How do I disable root login in Ubuntu?

a while ago I gave root a password so I could log in as root and get some stuff done. Now I want to disable root login to tighten security, since I'm going to be exposing my serve to the internet. I've seen several ways of doing this (sudo passwd -l root, fiddling with /etc/shadow, and so on), but nowhere that says what the best/most sensible way of doing it is. I've done sudo passwd -l root but I've seen advice that says this can affect init scripts, and that it's not as secure as it looks since it still asks for a password if you try to log in, rather than flat out denying access. So what would be the way to achieve that?

EDIT: to clarify, this is for local login as root; I've already disabled remote login via SSH. Though trying to log in as root over SSH still prompts for root's password (which always fails). Is that bad?


It's debatable, to me, that disabling root is worth the potential issues. I have never tested a server configured in such a manner. My preference is to allow root local access only. If an attacker has physical access to your server, you can forget everything you've done to "secure" your install anyway.

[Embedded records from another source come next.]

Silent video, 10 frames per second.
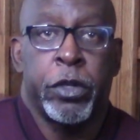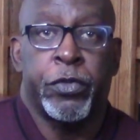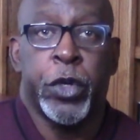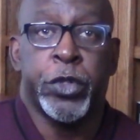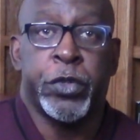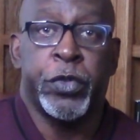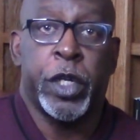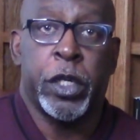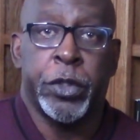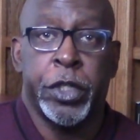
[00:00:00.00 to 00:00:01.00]
First of
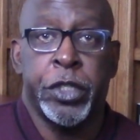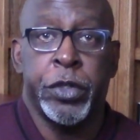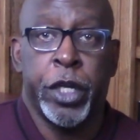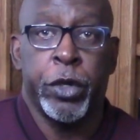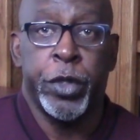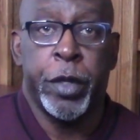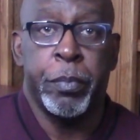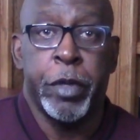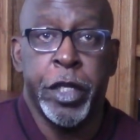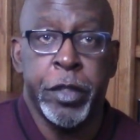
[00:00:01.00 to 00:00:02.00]
all, did you know that
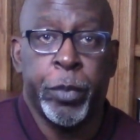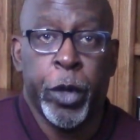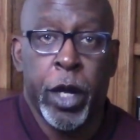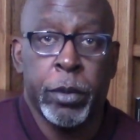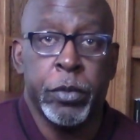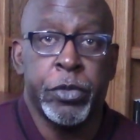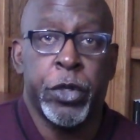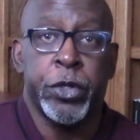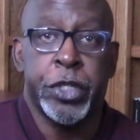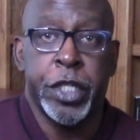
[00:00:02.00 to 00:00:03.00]
money problems
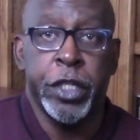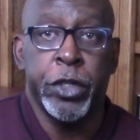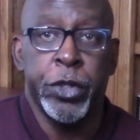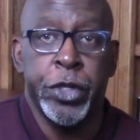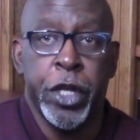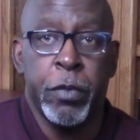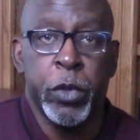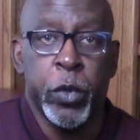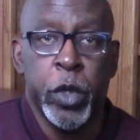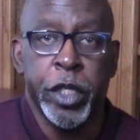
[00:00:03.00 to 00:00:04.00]
are still the
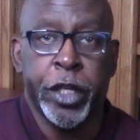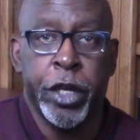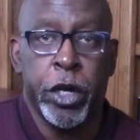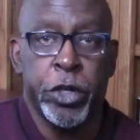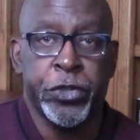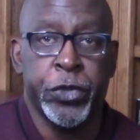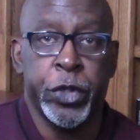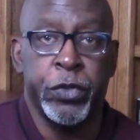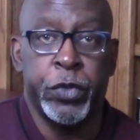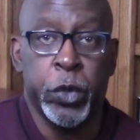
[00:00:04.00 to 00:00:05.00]
#1 cause for
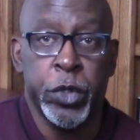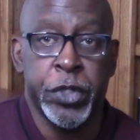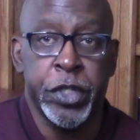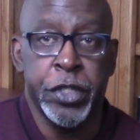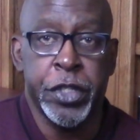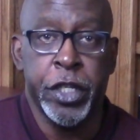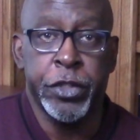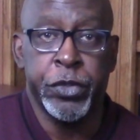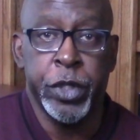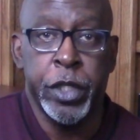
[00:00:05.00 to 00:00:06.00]
divorce in this
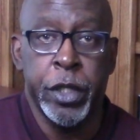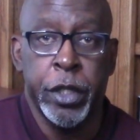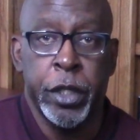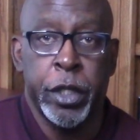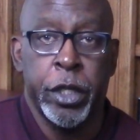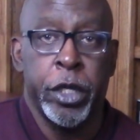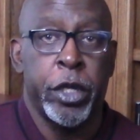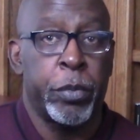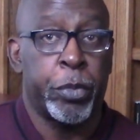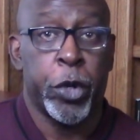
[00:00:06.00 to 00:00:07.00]
country?
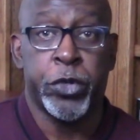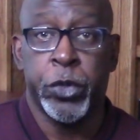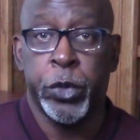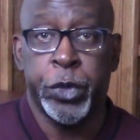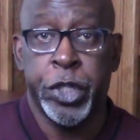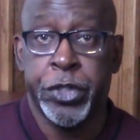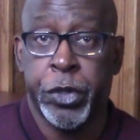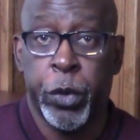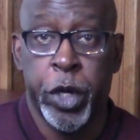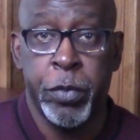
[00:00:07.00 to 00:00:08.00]
Personal
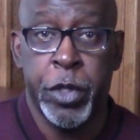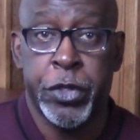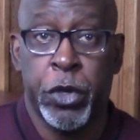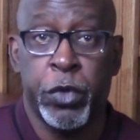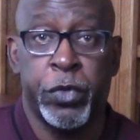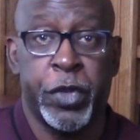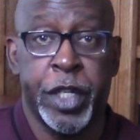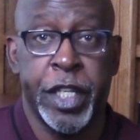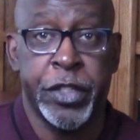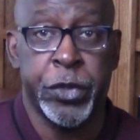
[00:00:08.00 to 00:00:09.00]
disagreements over
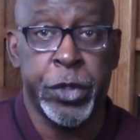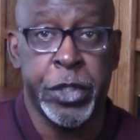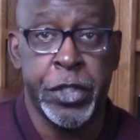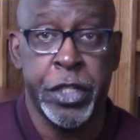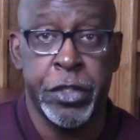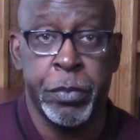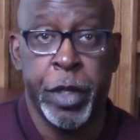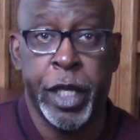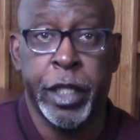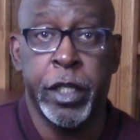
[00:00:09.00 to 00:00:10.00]
financial
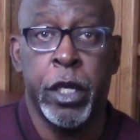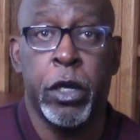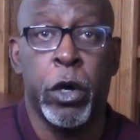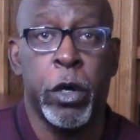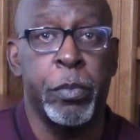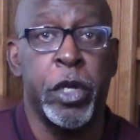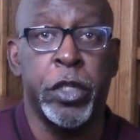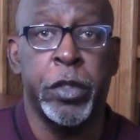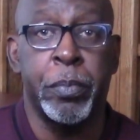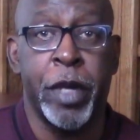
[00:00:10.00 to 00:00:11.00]
decision-making are
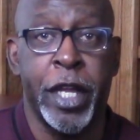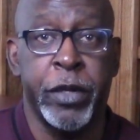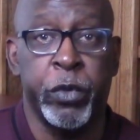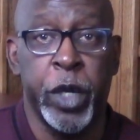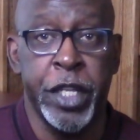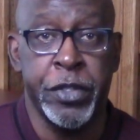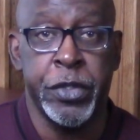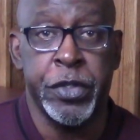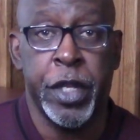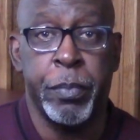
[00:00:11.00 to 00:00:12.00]
among the main
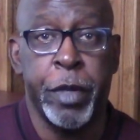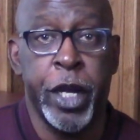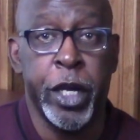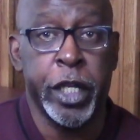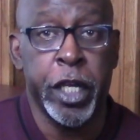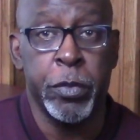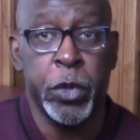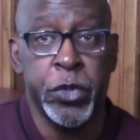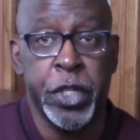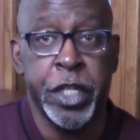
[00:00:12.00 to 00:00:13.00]
reasons that married
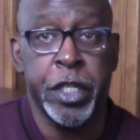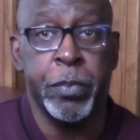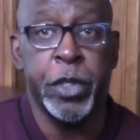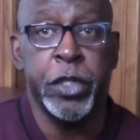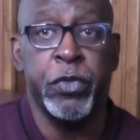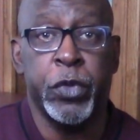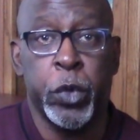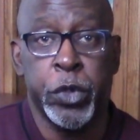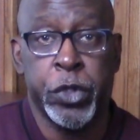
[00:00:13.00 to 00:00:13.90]
couples end up in divorce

Disable root ssh access by editing /etc/ssh/sshd_config to contain:

PermitRootLogin no

Fiddling with /etc/shadow, chsh -s /bin/false root all can be undone with a simple bootable CD/thumbdrive.

Update per your comment:

From help.ubuntu.com: "By default, the root account password is locked in Ubuntu". Please see the section "Re-disabling your root account" specifically. In order to reset the state of root's account, to install-default, use the following command:

sudo usermod -p '!' root

I assume you refer to remote login via ssh. Add the following line to /etc/ssh/sshd_config:

PermitRootLogin no

and the restart the ssh service

sudo service ssh restart

That should do the job and you can keep your root account as it is (or try to disable it anyway if you feel that is necessary).